# Chances of Lightroom 3.0 update for 5D3?



## YellowJersey (Apr 7, 2012)

To my knowledge, this has about a snowball's chance in hell of actually happening, but I figured I'd pose the question. It would be nice. 

So, what are your thoughts? Think there's any reasonable chance?


----------



## dturano (Apr 7, 2012)

I was surprised how fast apple released the aperture update, i think they must have had the raw info months ago, i would assume canon would want to provide this info to companiels like apple and aperture, they dont have announce a new camera, just advise them on the info for a new raw format.

I read somewhere it takes about 3-6 months to reverse engineer the raw format for there format. Would they skip over lr3? or just release lr4 support? being that lr4 beta reads them i would hope the release is coming soon?
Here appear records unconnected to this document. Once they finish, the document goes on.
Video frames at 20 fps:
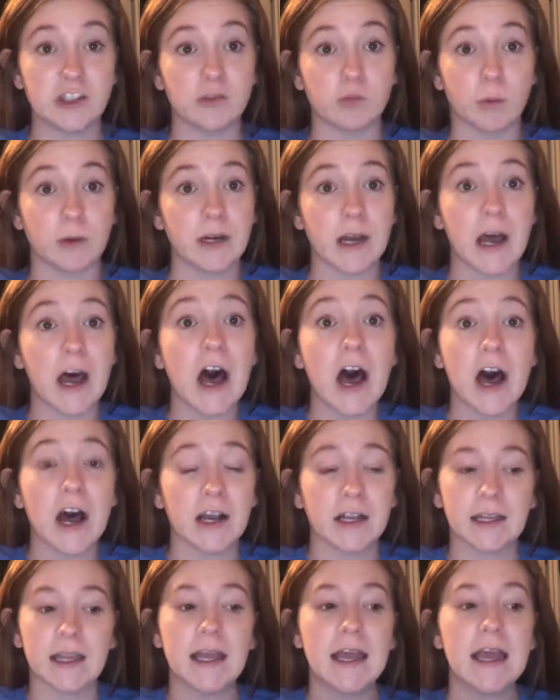want to
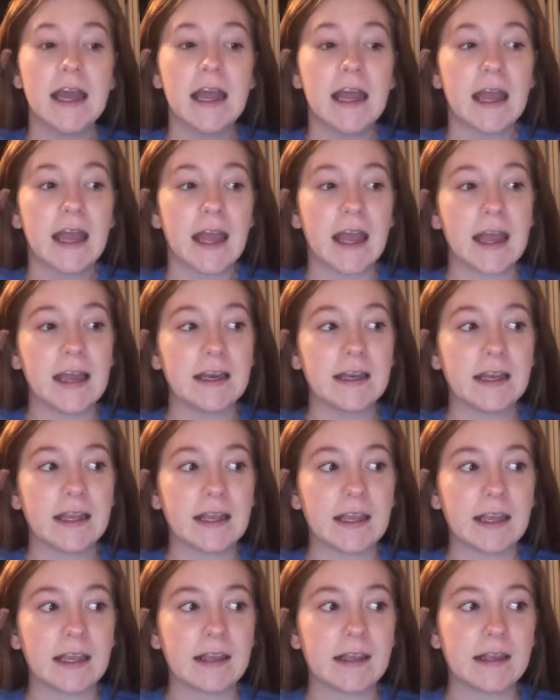hug. And
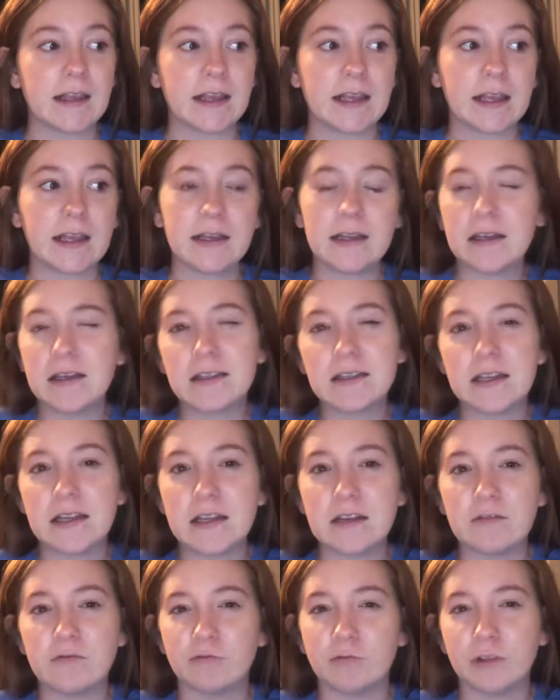he
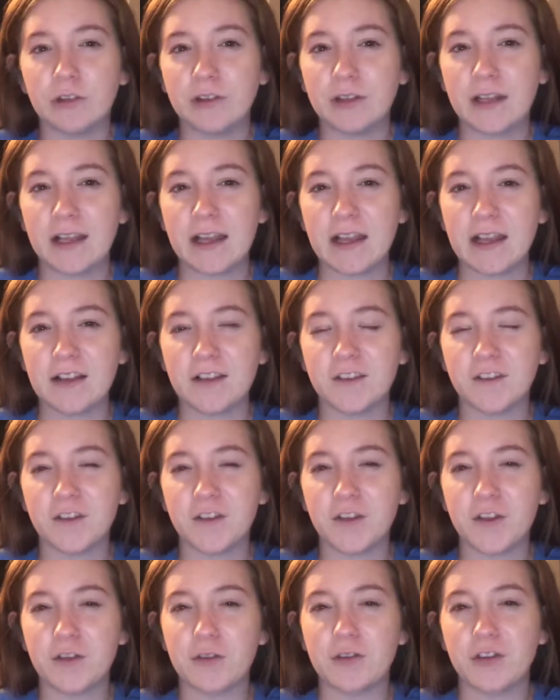doesn't really
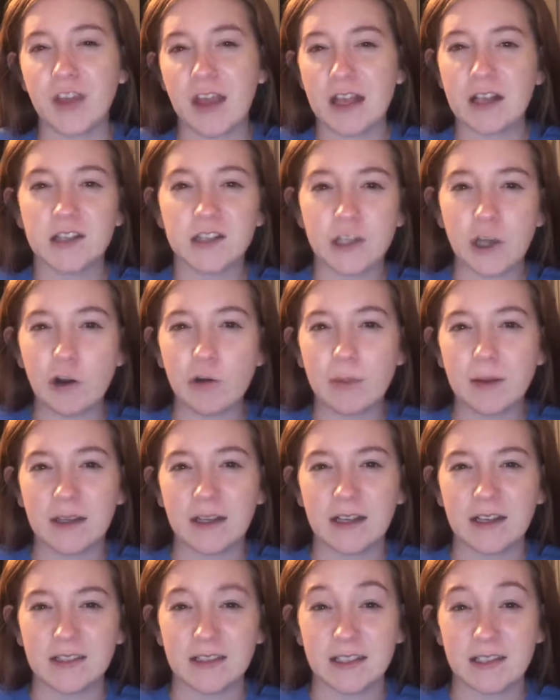think so
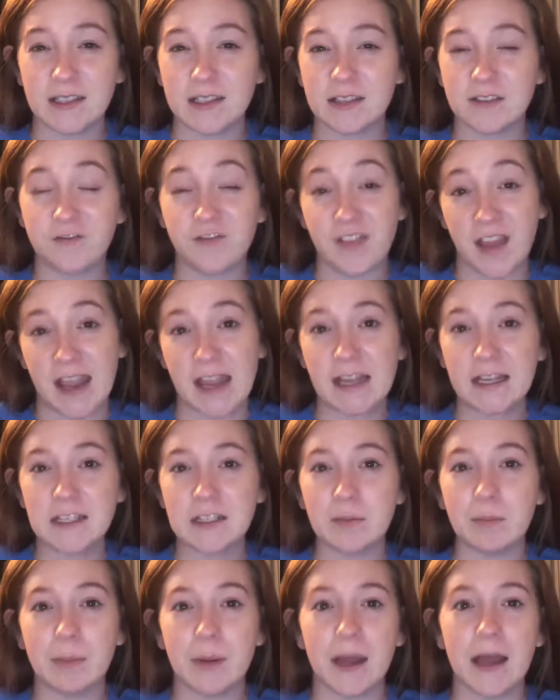because it's
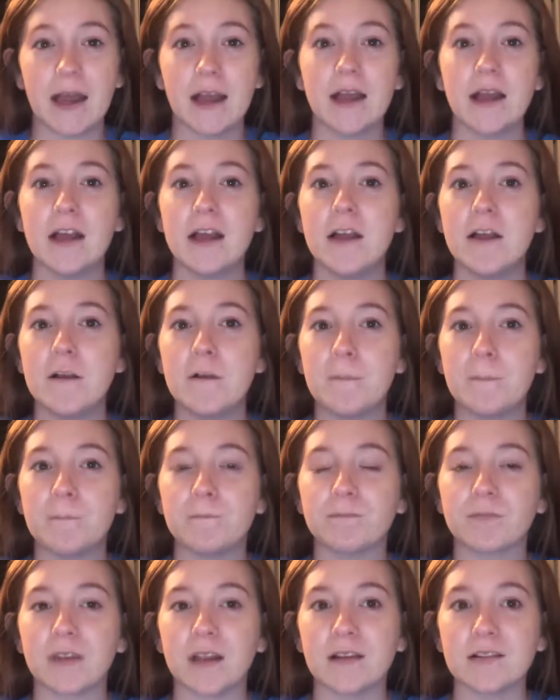faint, but
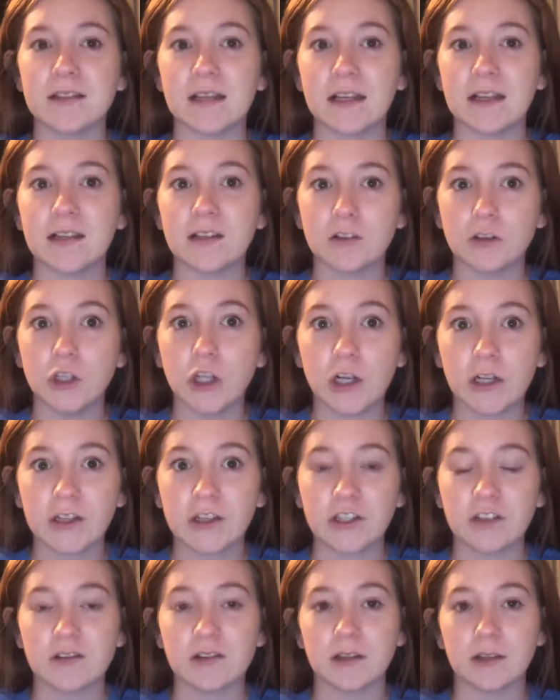I was like, look,
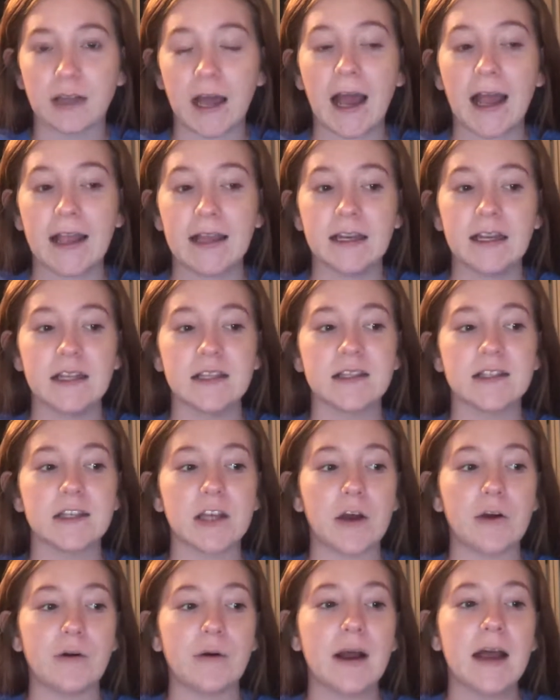there's a line. And
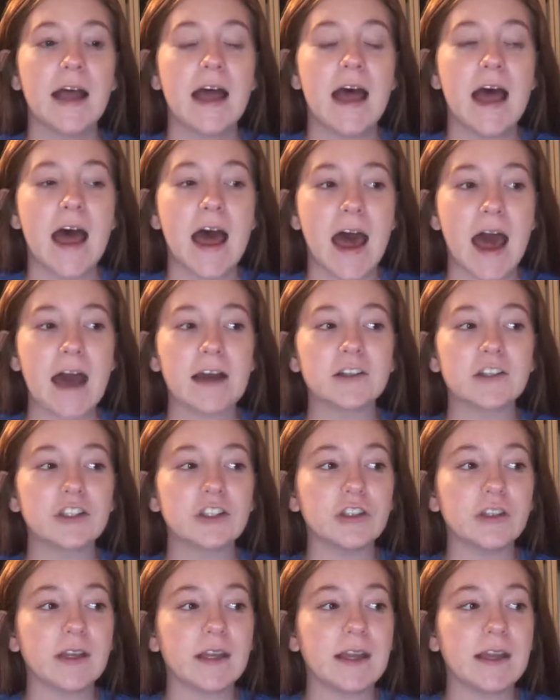so
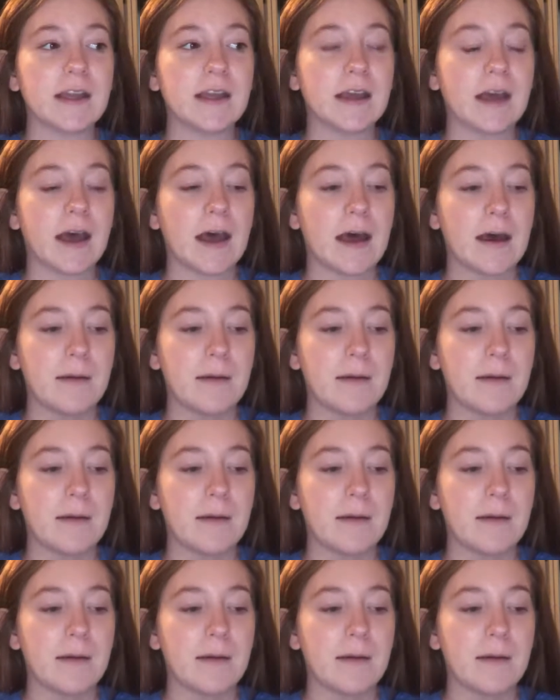actually,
I put some raw files into aperture and was not happy with apertures defaults for raw, i reset everything but dont like the results. in lr4 beta they looked better, in aperture i noticed what seemed like static on some of the background, a little to digital looking, the same file in DDP and lightroom beta looked better and similar ot each other.

I dont want to import to much new work into lr4 beta, incase something goes wrong.


----------



## Mt Spokane Photography (Apr 7, 2012)

There will be no upgrade to LR3 to add native D800 or 5D MK III support. You can always convert using DPP and then edit in older lightroom versions, the capability to batch convert is built into DPP. You can also use the DNG converter.
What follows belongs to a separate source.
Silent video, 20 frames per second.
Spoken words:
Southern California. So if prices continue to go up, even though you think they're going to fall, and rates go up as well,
At $80 for the upgrade, LR4 is well worth it.

The note at the bottom of Tom hoggarty's post indicates LR 3 ver 3.6 is the end of the line.

http://blogs.adobe.com/lightroomjournal/2012/03/raw-support-in-lightroom-and-camera-raw.html


----------



## prestonpalmer (Apr 8, 2012)

LR3 will not be supporting the 5D3. LR4 is totally worth the upgrade for its features even other than camera support. Highly recommended!


----------



## idratherplaytennis (Apr 18, 2012)

Another + for the $79 upgrade to version 4. But I am just learning so I don't exactly have a catalog I can destroy by attempting to use the 4.1 beta update that allows for the new RAW's. I have tried it out a little bit and seems to work, but I need to figure out some more about the importing because only half of my RAW files previewed. I think it was primarily user error and my file locations though, something may have been offline.


----------